With regard to Israeli-European cooperation, the spectrum is pretty wide, and I think there is a lot to be done. It has been said by the ambassador of the EU in Israel today that there are different issues on which we could go ahead and go deeper in our cooperation model. I believe in exposure – exposure through concrete projects where people get to meet each other, professionals. I’m speaking about the law enforcement aspect. You can have it also in the economic aspect, but let’s speak, for example, about law enforcement projects. There are things to be shared. A lot of knowledge has been developed in Israel over the last decades that we could use, and any local knowledge that has been developed in Europe. So obviously there are opportunities that we can take advantage of.
On the other hand, ignorance feels and feeds prejudice. So there is a lot of misunderstanding on both sides of the Mediterranean Sea, I would say, and by fostering more exchanges and concrete projects between professionals I think we can achieve dealing with issues of prejudice and misunderstandings. So I strongly believe in that. With regard to the issue that you have framed as the issue of Muslims in Europe, there is no such thing as an issue of Muslims in Europe. Generalizations are not good, just like there is no issue of Israelis or the Jewish community at large. There is an issue with a very limited amount of individuals and organizations and associations that foster prejudice and that preach hatred.

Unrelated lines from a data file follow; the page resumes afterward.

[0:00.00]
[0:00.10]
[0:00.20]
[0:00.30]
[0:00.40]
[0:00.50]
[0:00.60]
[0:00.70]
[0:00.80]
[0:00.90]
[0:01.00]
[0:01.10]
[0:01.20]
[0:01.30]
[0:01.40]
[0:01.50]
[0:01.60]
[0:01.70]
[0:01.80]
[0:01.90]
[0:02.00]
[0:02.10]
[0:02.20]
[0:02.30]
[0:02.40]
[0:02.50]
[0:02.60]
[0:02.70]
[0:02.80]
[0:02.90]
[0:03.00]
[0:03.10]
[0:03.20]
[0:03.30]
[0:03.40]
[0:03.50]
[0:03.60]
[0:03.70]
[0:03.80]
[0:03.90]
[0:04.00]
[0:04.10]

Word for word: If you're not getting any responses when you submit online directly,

They are identifiable as well, and we need to work with the moderates and promote their role in a global approach, which has not been really done in the last decades to promote the moderates. So now the time has come to be a little bit more aggressive and more creative and disruptive in that regard and build the bridges with those positive forces that do exist in Europe in order to actually fight against what I call the “software.” What is the software? That is to say the ideological negative trends that we have witnessed developing, and not only in Europe but also in Israel and other countries. In North Africa, for example, we have also issues of terrorism. It all boils down to the same negative software that has been developed through specific networks. Now the time has come to address it collectively in different countries, and I think the cooperation between the EU and Israel in that regard can be very fruitful. This will help once again neutralize and mitigate the risks that do exist. They do not include all the Muslim community, just a specific portion.

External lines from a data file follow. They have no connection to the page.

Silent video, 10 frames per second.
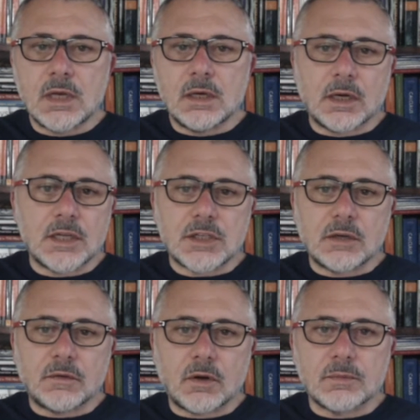ranging
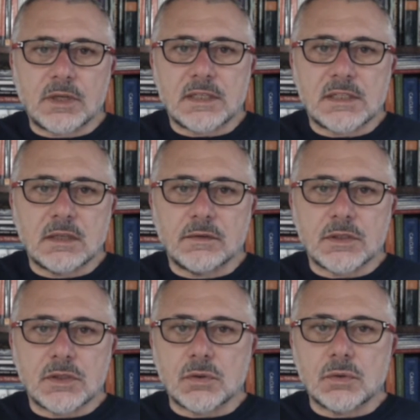from
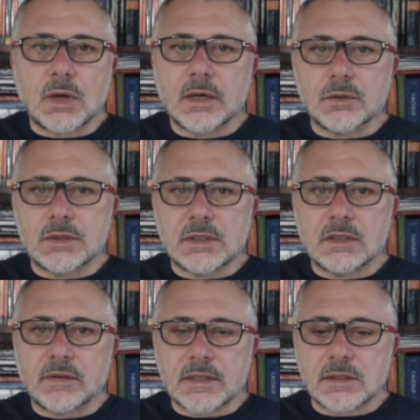transceivers to IoT
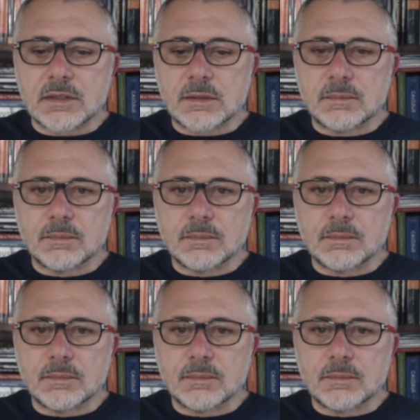devices.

By working surgically, I think we can create a positive momentum and indeed bring onboard those positive forces that are actually waiting for one thing – for organizations, governments, to reach out to them. Definitely Brussels is a safe place today. We have made a lot of progress. We have learned a lot, not only from the Paris attacks, but also the Brussels attacks. The security apparatus has been completely remodified, and I had to insist on that one. This government has done a fantastic job by giving the Belgian police and security services at large the means that they need. They have done a tremendous effort, and we would really want to insist on that one and thank them for doing this effort. Without their help, we wouldn’t have been able to make all the progress that we have made up until now. Of course, once again, there is no such thing as a zero risk, and I think we have seen it in different countries. Take the example of New York City. Despite the billions of dollars that they have invested in security, they still had this terrorist attack that took place in Manhattan with this Uzbek terrorist who had not been detected in his own community. So this gives me an opportunity to underline the nature of the work that we are doing in Belgium right now, which is focused on grassroots intelligence and work with the local police department and the local partners, who can help detect those who are not in databases and are not known internationally and specifically.